• TASK ITEM
The records are to be copied from the line that contains "[0:01.92-0:02.40]" through their last line, word for word, with every picture left out.

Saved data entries
•••••

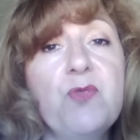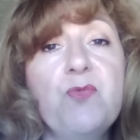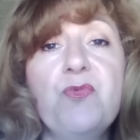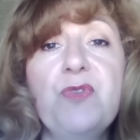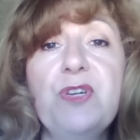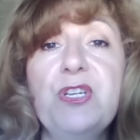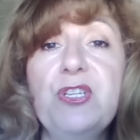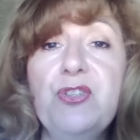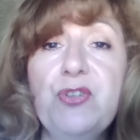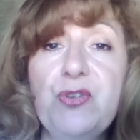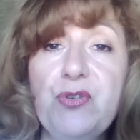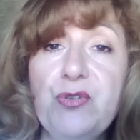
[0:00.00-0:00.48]

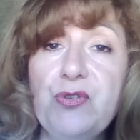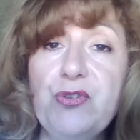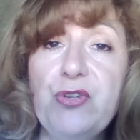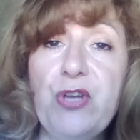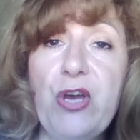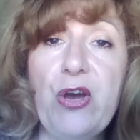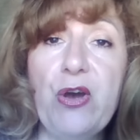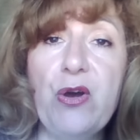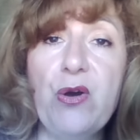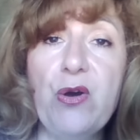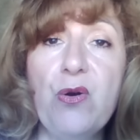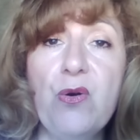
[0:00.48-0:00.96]
We do
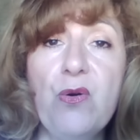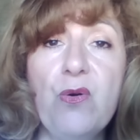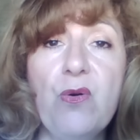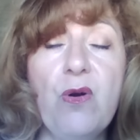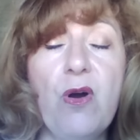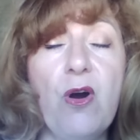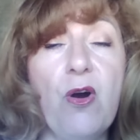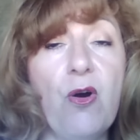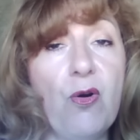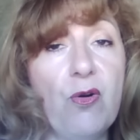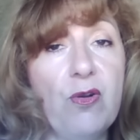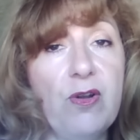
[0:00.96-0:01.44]

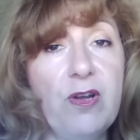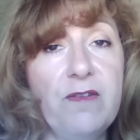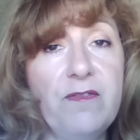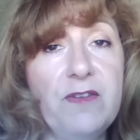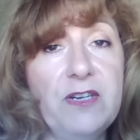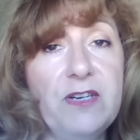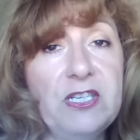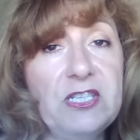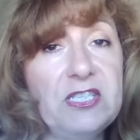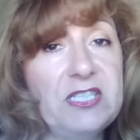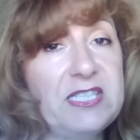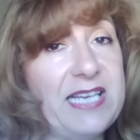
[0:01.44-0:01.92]
know, all of
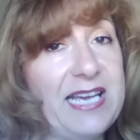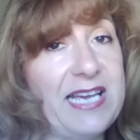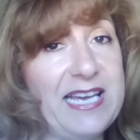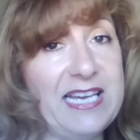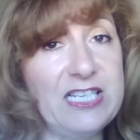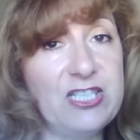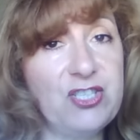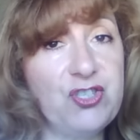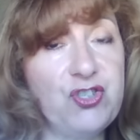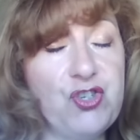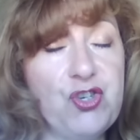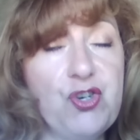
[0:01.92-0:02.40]
us,
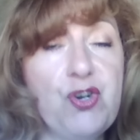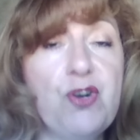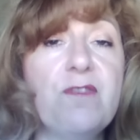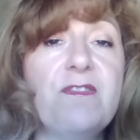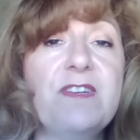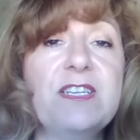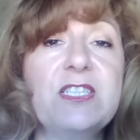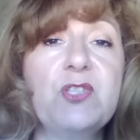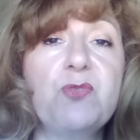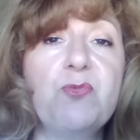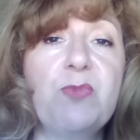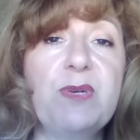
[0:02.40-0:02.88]

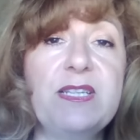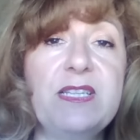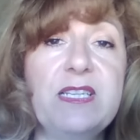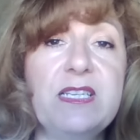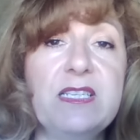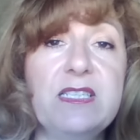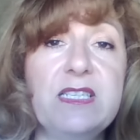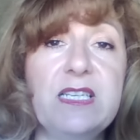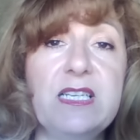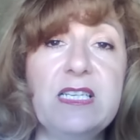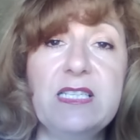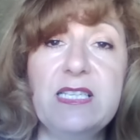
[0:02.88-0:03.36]
ex-Jehovah's
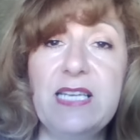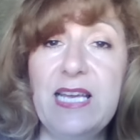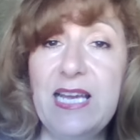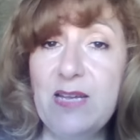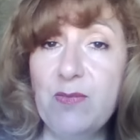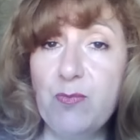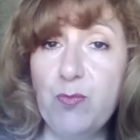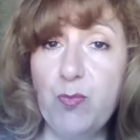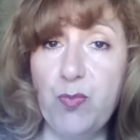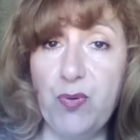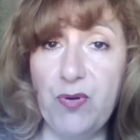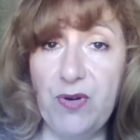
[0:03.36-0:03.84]
Witnesses
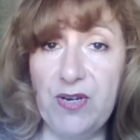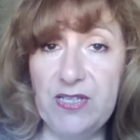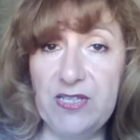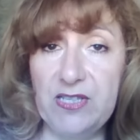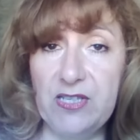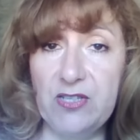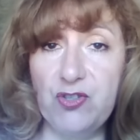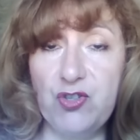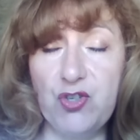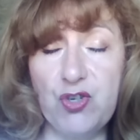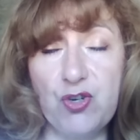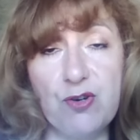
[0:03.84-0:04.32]
and
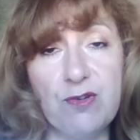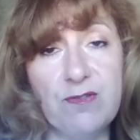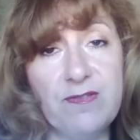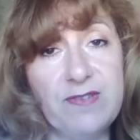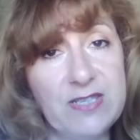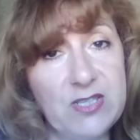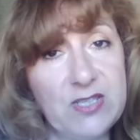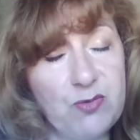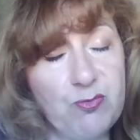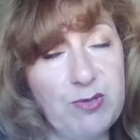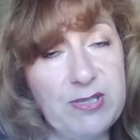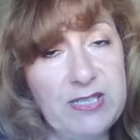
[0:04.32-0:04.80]
present
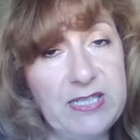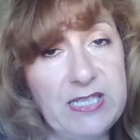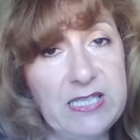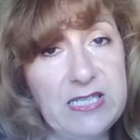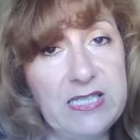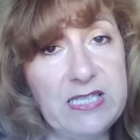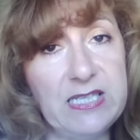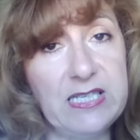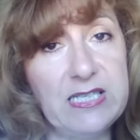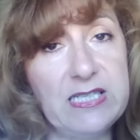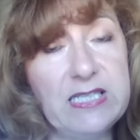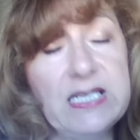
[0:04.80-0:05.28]
Jehovah's
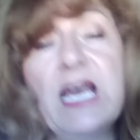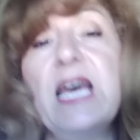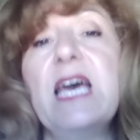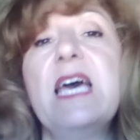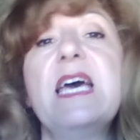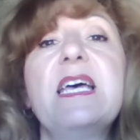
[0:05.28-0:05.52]
Witnesses,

•••••

• EXERCISE ANSWER
[0:01.92-0:02.40]
us,
[0:02.40-0:02.88]

[0:02.88-0:03.36]
ex-Jehovah's
[0:03.36-0:03.84]
Witnesses
[0:03.84-0:04.32]
and
[0:04.32-0:04.80]
present
[0:04.80-0:05.28]
Jehovah's
[0:05.28-0:05.52]
Witnesses,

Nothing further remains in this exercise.